## Task to carry out
Work through the listing below and count the lines that hold "video". Answer with the number alone.

################

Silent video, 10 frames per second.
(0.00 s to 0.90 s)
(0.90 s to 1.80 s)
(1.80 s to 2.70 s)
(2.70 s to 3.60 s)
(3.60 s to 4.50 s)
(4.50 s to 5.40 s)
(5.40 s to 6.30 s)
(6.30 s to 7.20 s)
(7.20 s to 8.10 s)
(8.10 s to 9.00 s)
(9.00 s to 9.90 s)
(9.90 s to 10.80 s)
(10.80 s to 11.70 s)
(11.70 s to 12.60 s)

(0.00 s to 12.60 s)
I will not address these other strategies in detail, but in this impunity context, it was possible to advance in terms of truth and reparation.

################

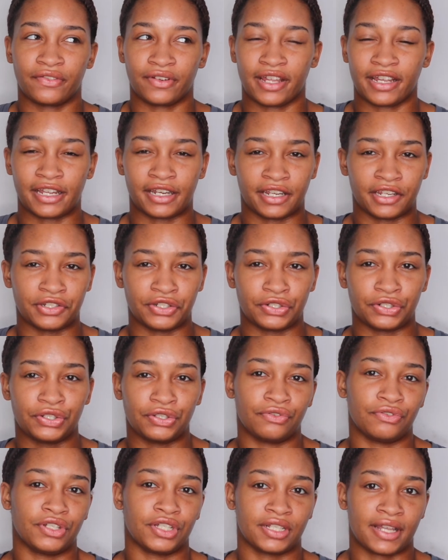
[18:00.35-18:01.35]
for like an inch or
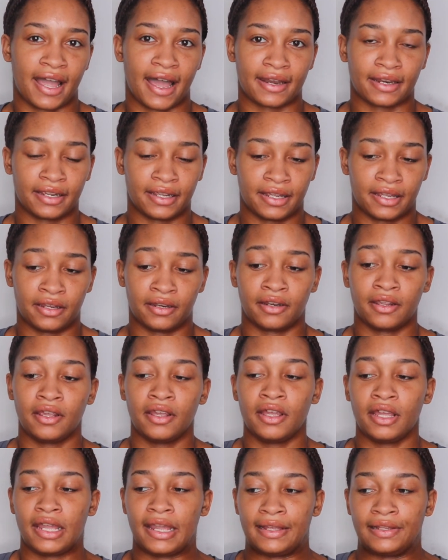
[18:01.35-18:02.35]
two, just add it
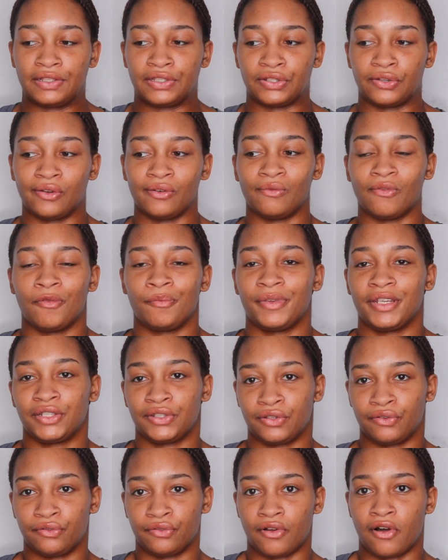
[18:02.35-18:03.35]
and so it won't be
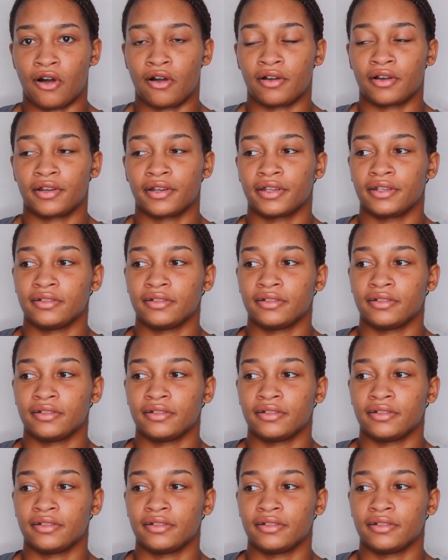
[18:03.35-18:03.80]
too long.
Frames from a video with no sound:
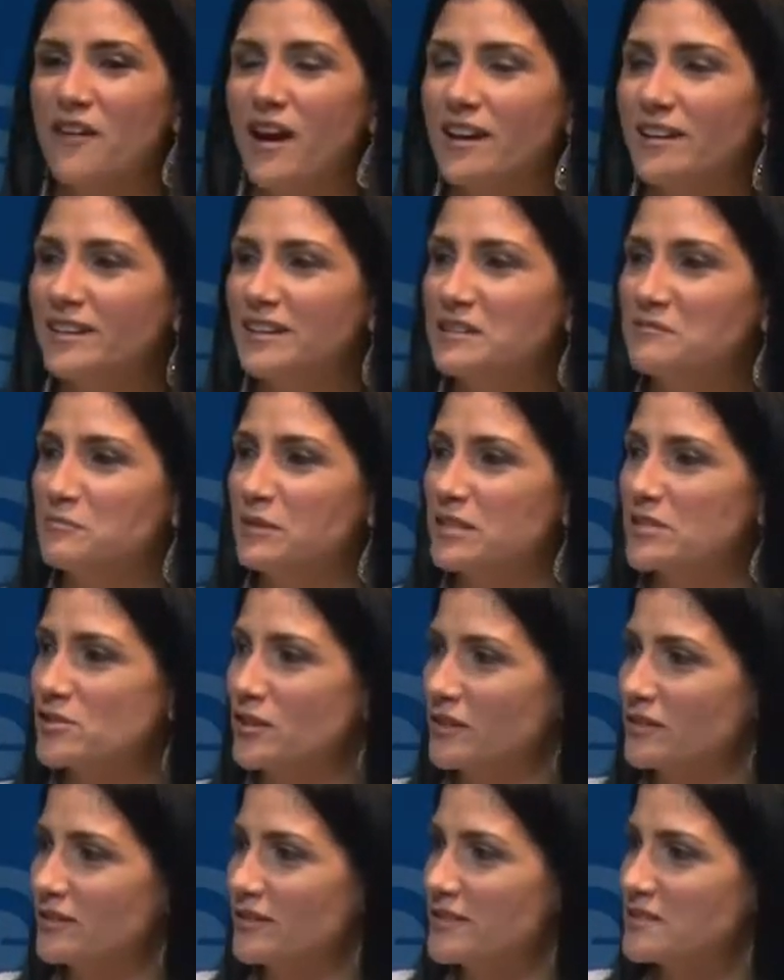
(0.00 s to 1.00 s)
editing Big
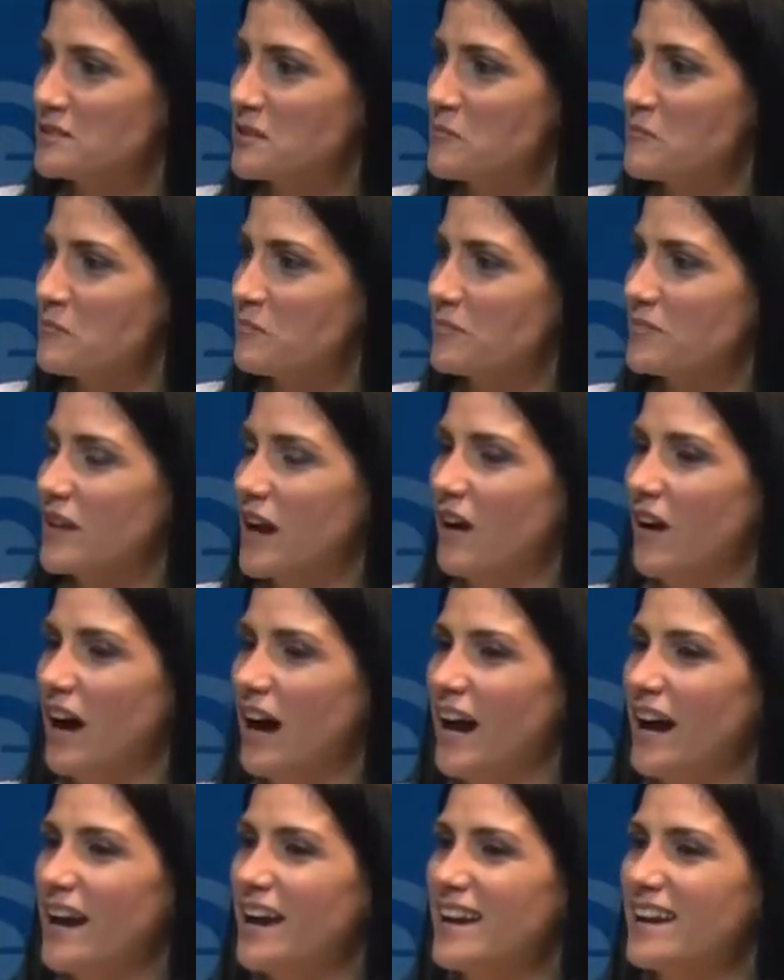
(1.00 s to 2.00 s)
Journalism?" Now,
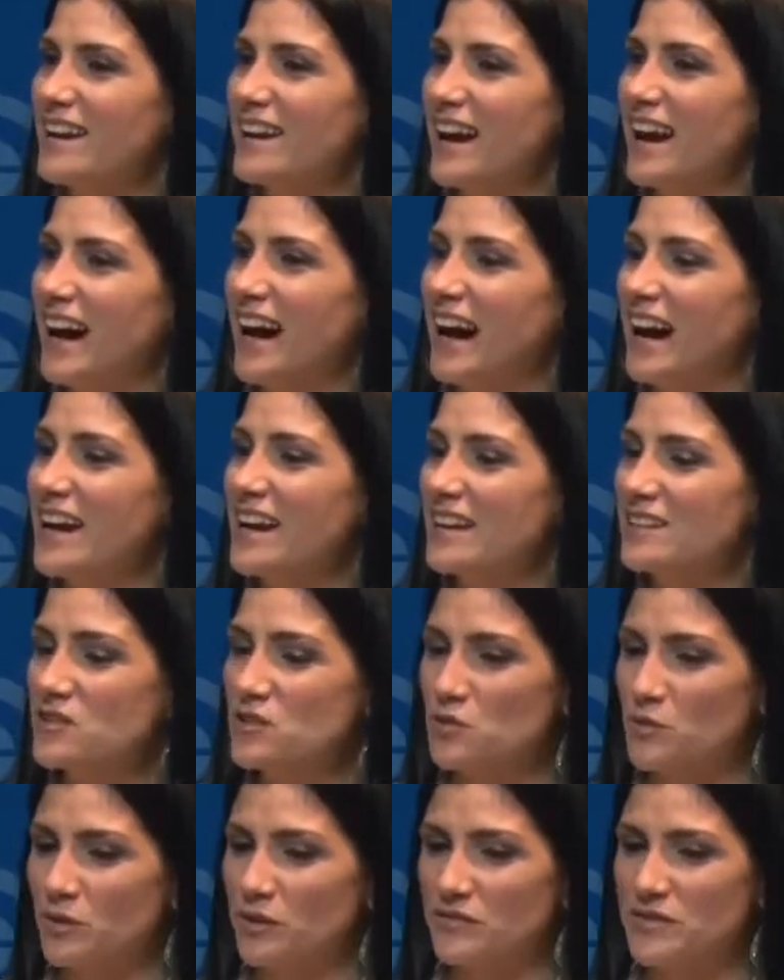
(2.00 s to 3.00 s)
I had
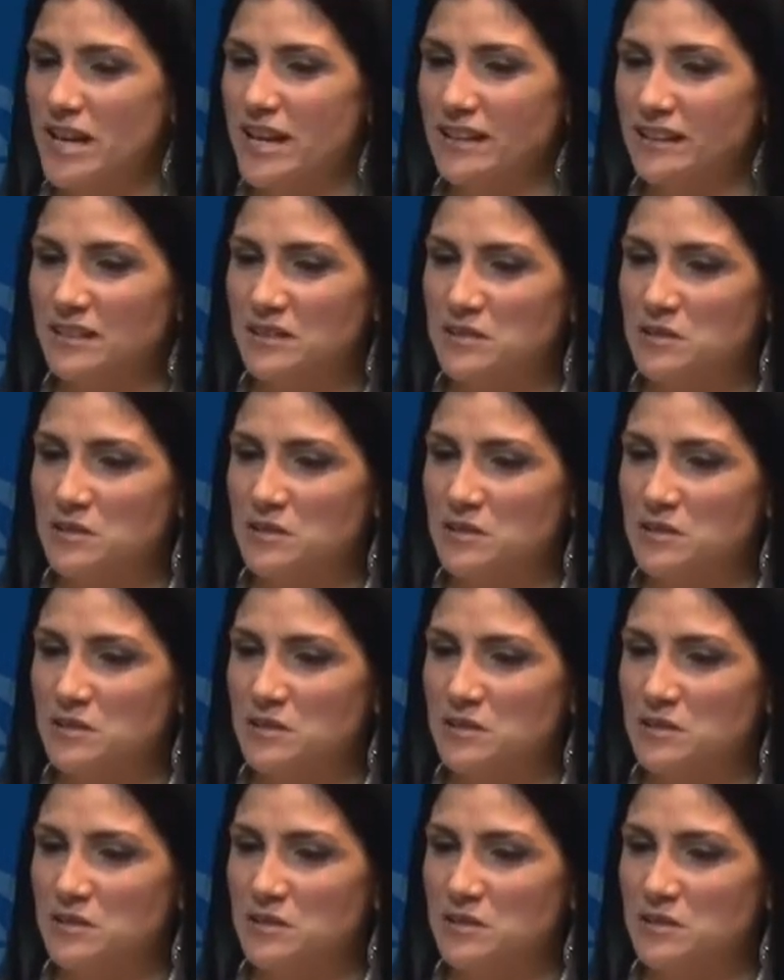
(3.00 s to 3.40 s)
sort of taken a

################

## Solution for this problem
2